━━━ Entries shown ━━━

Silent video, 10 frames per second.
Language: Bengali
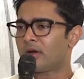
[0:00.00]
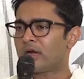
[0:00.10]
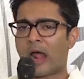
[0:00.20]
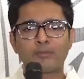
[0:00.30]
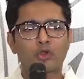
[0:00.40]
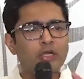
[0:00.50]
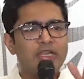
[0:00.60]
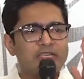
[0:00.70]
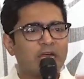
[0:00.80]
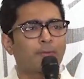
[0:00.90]
রাম তো
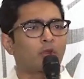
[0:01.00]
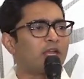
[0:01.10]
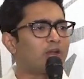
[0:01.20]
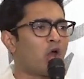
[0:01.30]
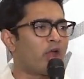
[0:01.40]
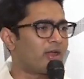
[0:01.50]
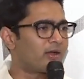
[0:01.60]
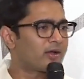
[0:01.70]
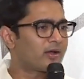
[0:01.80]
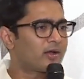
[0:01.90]
ডিজের প্রতীক নয়
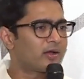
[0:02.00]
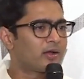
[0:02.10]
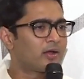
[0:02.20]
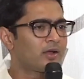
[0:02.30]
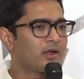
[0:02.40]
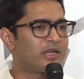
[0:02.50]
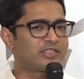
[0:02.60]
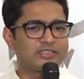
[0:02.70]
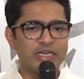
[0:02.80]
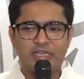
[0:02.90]

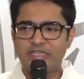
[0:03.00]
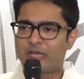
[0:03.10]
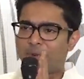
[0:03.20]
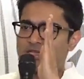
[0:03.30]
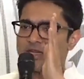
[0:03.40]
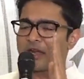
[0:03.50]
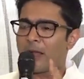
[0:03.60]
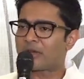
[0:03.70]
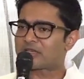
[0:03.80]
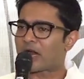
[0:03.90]
যে ডিজে বাজিয়ে
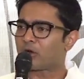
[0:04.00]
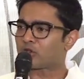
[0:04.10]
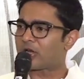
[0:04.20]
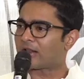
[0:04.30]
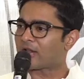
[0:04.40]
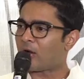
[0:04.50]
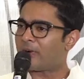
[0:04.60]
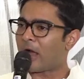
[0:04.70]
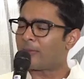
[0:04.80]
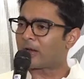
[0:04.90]
রামকে স্বাগত জানাতে হবে
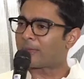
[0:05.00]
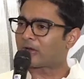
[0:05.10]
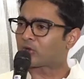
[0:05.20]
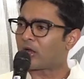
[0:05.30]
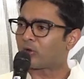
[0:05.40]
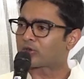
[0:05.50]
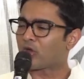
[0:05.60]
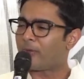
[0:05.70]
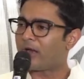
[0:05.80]
রামকে প্রার্থনা করতে হবে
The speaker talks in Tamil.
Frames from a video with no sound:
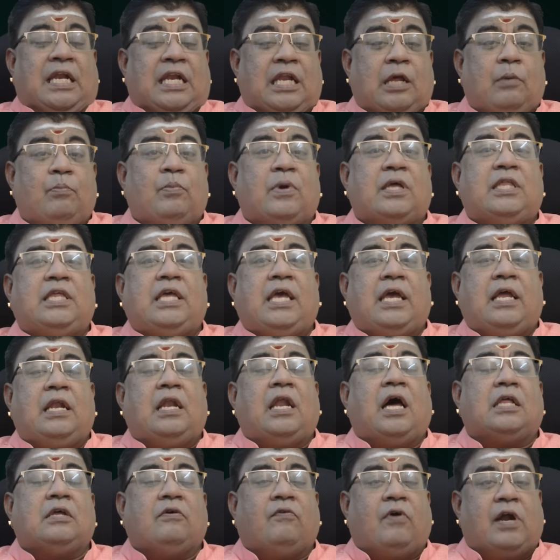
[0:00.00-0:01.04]
நிம்மதி
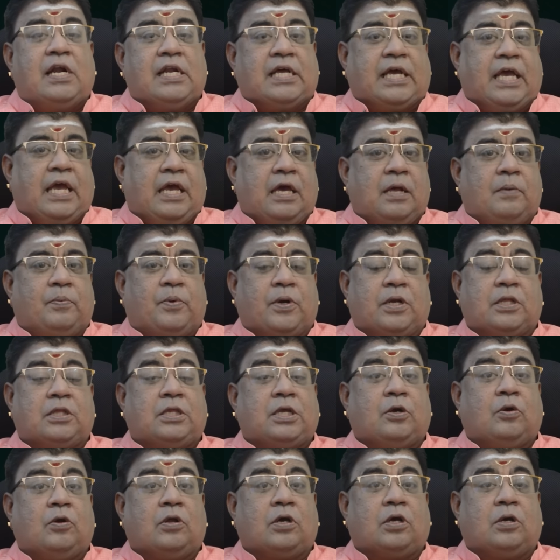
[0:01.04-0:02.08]
இல்லாத வாழ்க்கையை
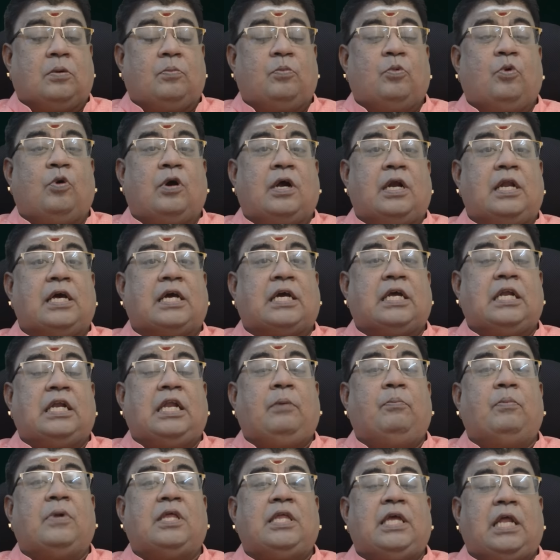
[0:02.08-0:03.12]
ஏற்படுத்தி கொடுக்கும் உங்களுக்கு
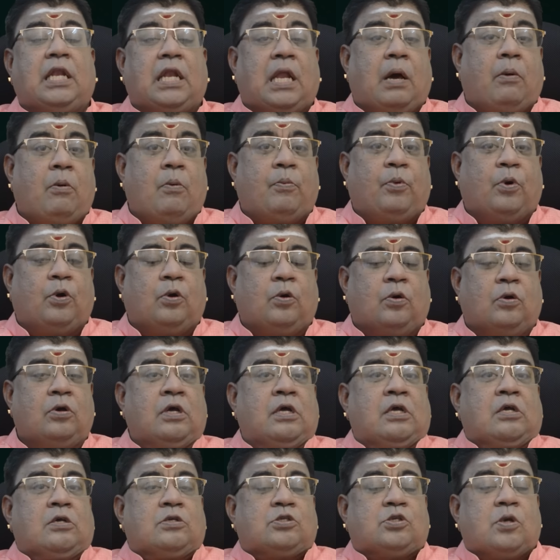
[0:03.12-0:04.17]
நிம்மதி இல்லாமல் போகும்
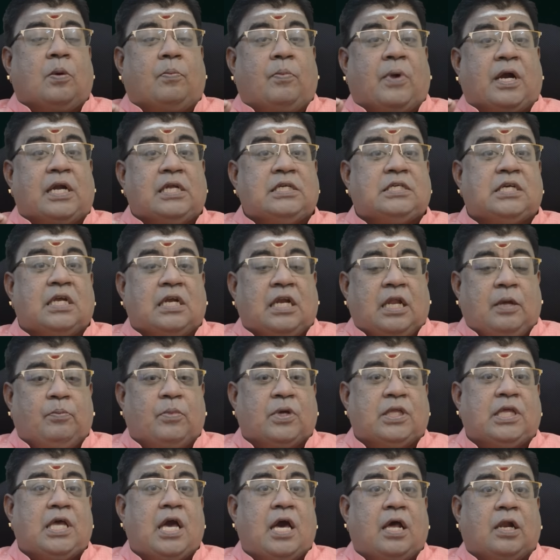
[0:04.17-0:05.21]
ஸோ மனுஷன்
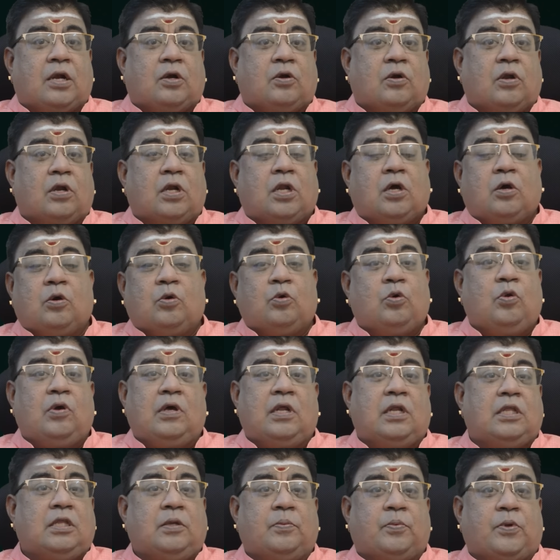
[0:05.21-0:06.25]
நிம்மதியாக இருக்கணும்னா குரு
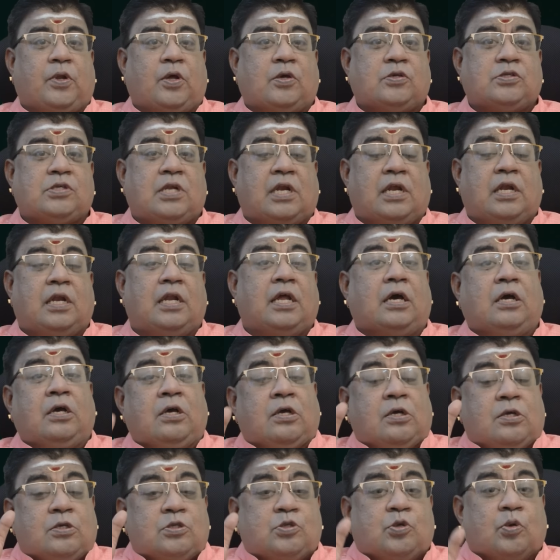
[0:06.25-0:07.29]
இருந்து பிரயோஜனம் இல்லை
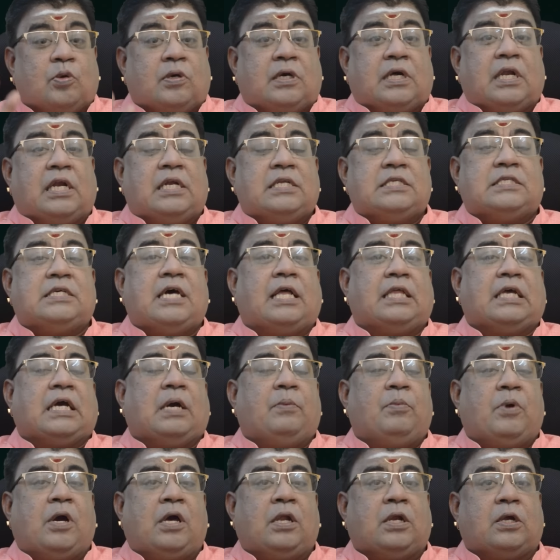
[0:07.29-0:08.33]
சுக்கரன் சா
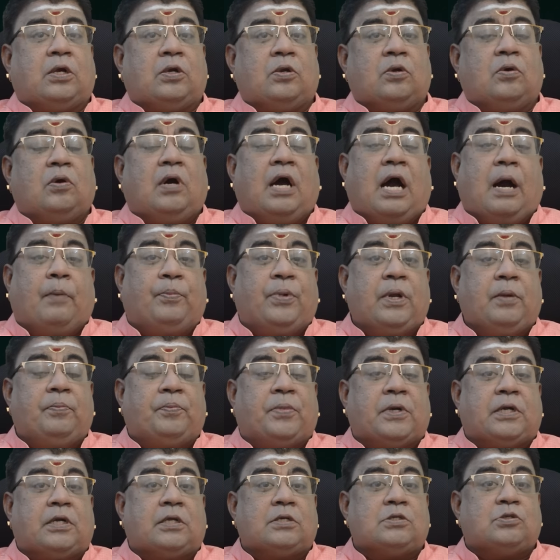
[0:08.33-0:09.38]
சாதகமாக இருக்கணும்
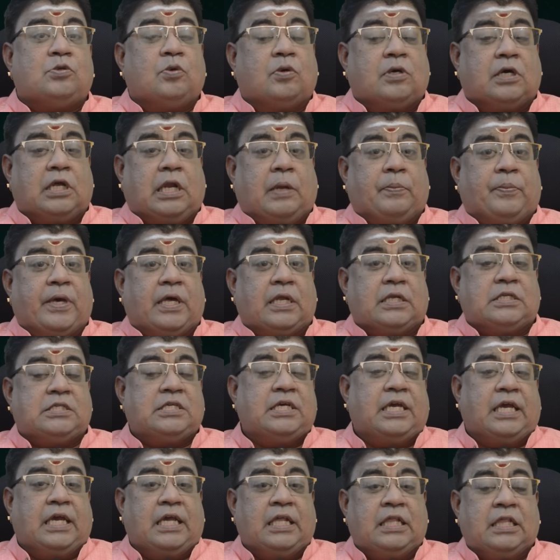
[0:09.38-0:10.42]
அப்படிப்பட்ட சுக்கர
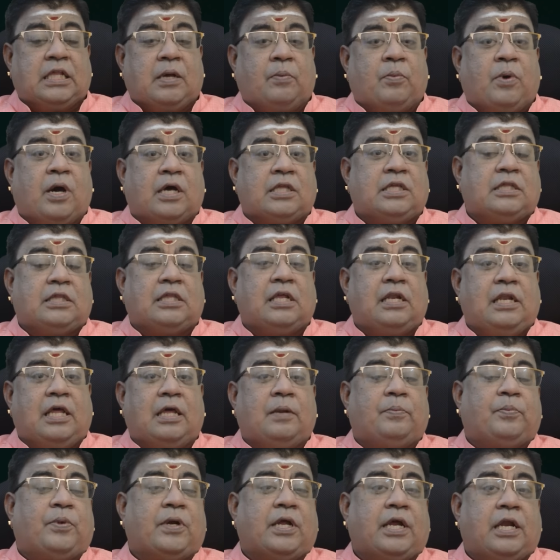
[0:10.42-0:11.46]
பெயர்ச்சி இந்த மாதத்தில்
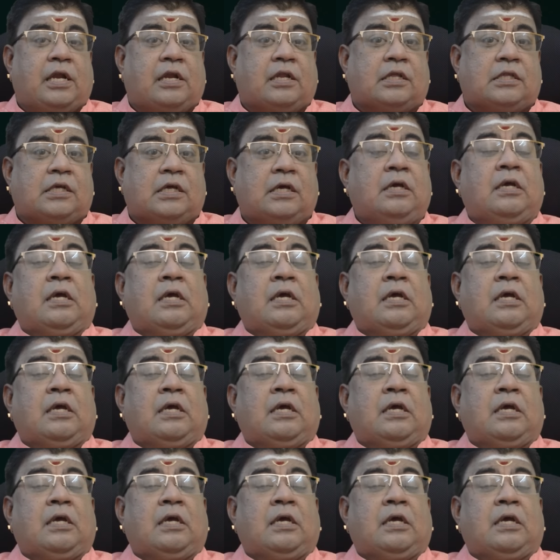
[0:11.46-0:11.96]
ஏற்படுகின்றது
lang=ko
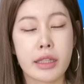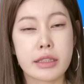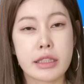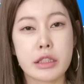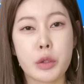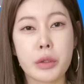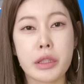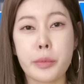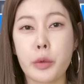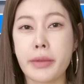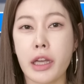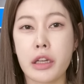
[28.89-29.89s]
지도를
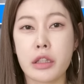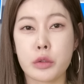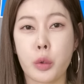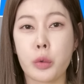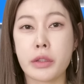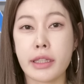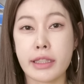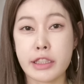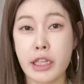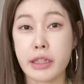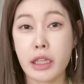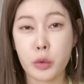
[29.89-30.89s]
보면 독일의
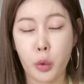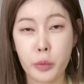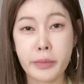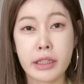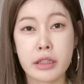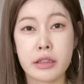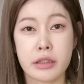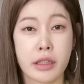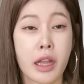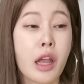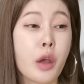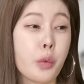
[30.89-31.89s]
최대 고민은
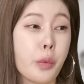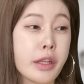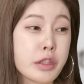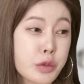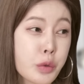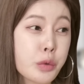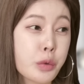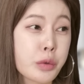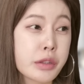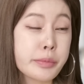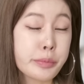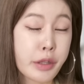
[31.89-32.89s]

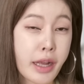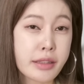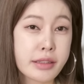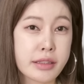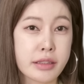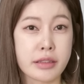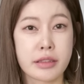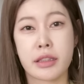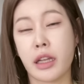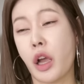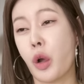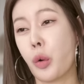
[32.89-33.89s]
왼쪽으로는 프랑스,
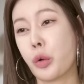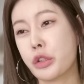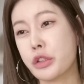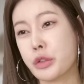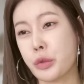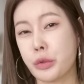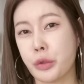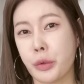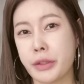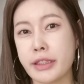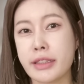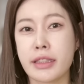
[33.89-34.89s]

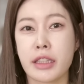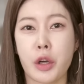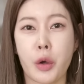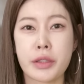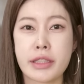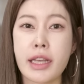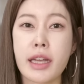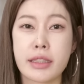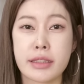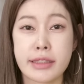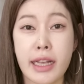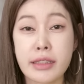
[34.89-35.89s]
오른쪽으로는
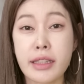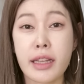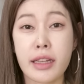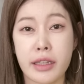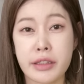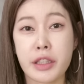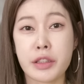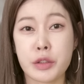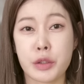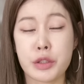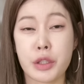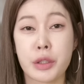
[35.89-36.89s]
러시아를 상대해야 한다는
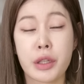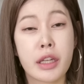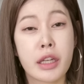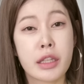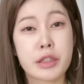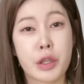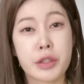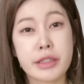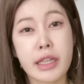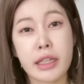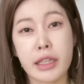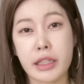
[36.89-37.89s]
거죠.
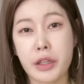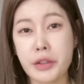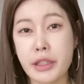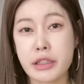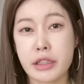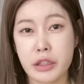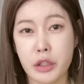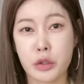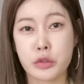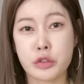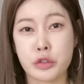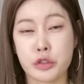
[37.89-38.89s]
전쟁이 일어났을
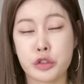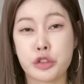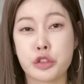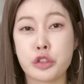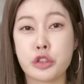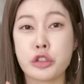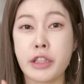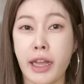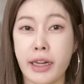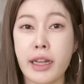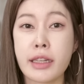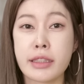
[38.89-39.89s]
경우 두
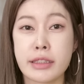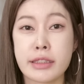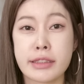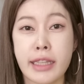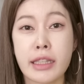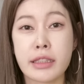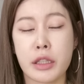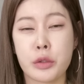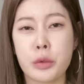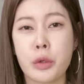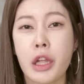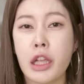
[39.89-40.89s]
나라를
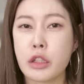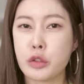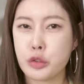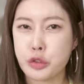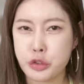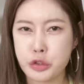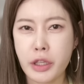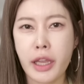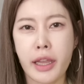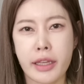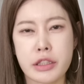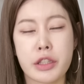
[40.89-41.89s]
상대로 두
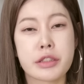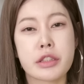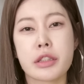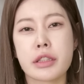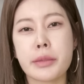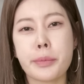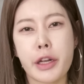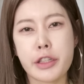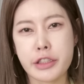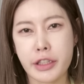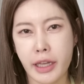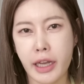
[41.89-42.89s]
개의 전선을
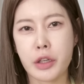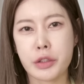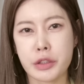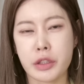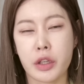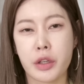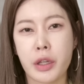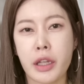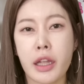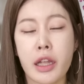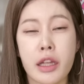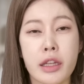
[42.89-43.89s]
펼쳐야 하거든요.
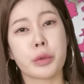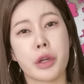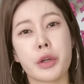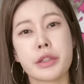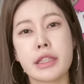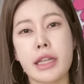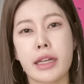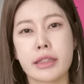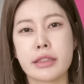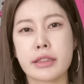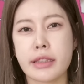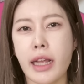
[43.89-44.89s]

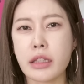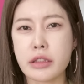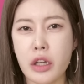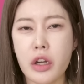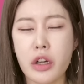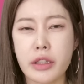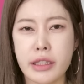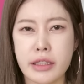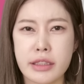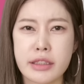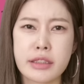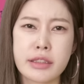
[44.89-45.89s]
러시아는
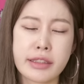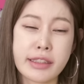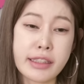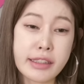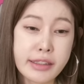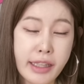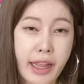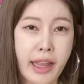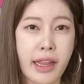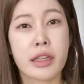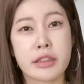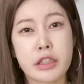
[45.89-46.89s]
땅덩어리는
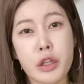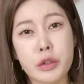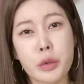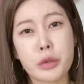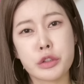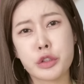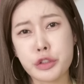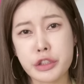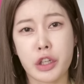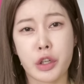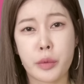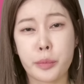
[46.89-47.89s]
큰데 철도는
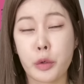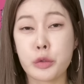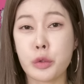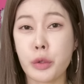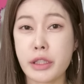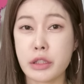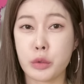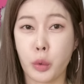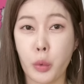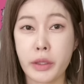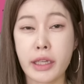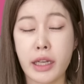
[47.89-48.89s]
후져 본토에서
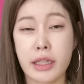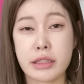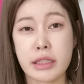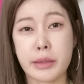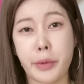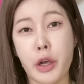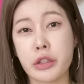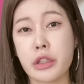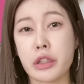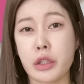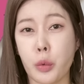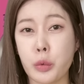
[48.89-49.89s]
독일까지
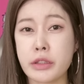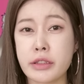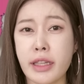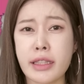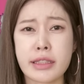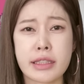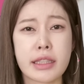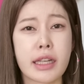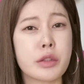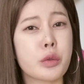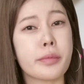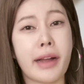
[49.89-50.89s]
병력이 오는데
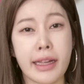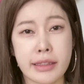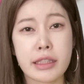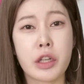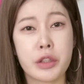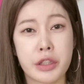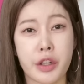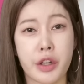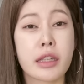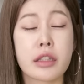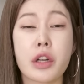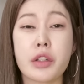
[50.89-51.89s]
시간도 많이 걸려.
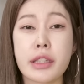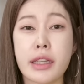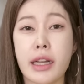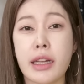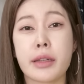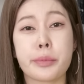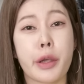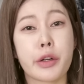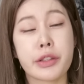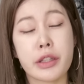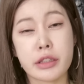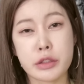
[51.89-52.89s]
그러니까
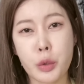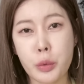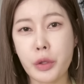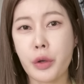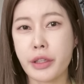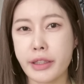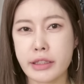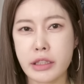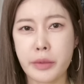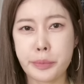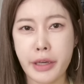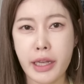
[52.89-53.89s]
병력을
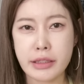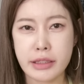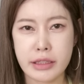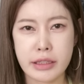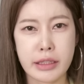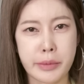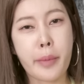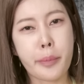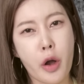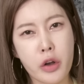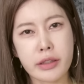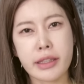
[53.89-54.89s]
총동원해서 프랑스를
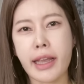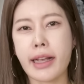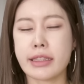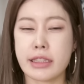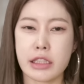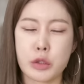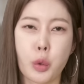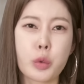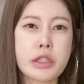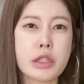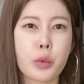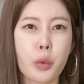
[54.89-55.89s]
번개같이
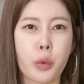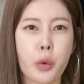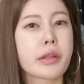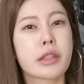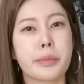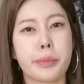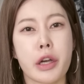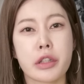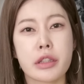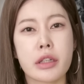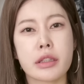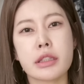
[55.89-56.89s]
조지고 그
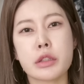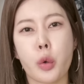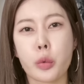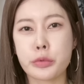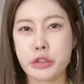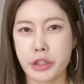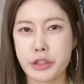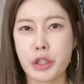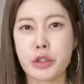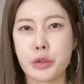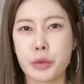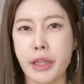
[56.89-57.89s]
병력을 동부
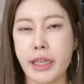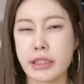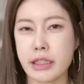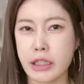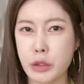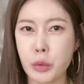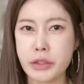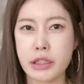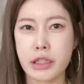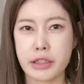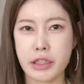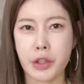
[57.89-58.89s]
전선으로 다시
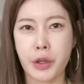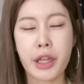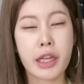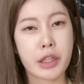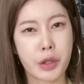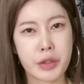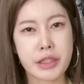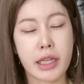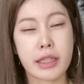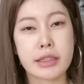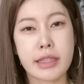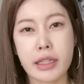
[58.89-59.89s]
이동시켜서
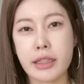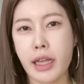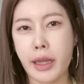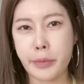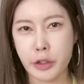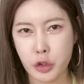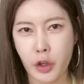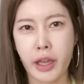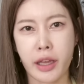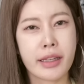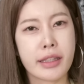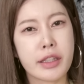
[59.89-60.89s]
러시아를 상대하면
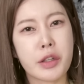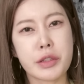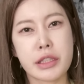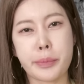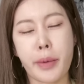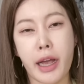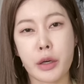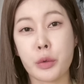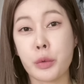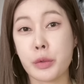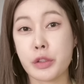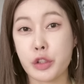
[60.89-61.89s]
돼. 이것이
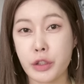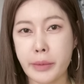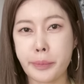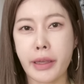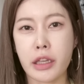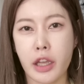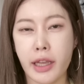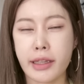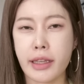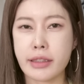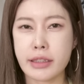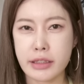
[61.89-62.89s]
바로 슬리펜
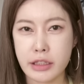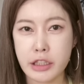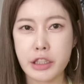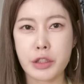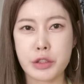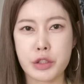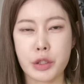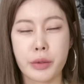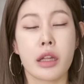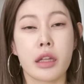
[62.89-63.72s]
계획의 큰 틀이었죠.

━━━

Work order:
Your answer should be the lines above from the one that contains "[41.89-42.89s]" through the last, set down exactly, with the pictures removed.

Task output:
[41.89-42.89s]
개의 전선을
[42.89-43.89s]
펼쳐야 하거든요.
[43.89-44.89s]

[44.89-45.89s]
러시아는
[45.89-46.89s]
땅덩어리는
[46.89-47.89s]
큰데 철도는
[47.89-48.89s]
후져 본토에서
[48.89-49.89s]
독일까지
[49.89-50.89s]
병력이 오는데
[50.89-51.89s]
시간도 많이 걸려.
[51.89-52.89s]
그러니까
[52.89-53.89s]
병력을
[53.89-54.89s]
총동원해서 프랑스를
[54.89-55.89s]
번개같이
[55.89-56.89s]
조지고 그
[56.89-57.89s]
병력을 동부
[57.89-58.89s]
전선으로 다시
[58.89-59.89s]
이동시켜서
[59.89-60.89s]
러시아를 상대하면
[60.89-61.89s]
돼. 이것이
[61.89-62.89s]
바로 슬리펜
[62.89-63.72s]
계획의 큰 틀이었죠.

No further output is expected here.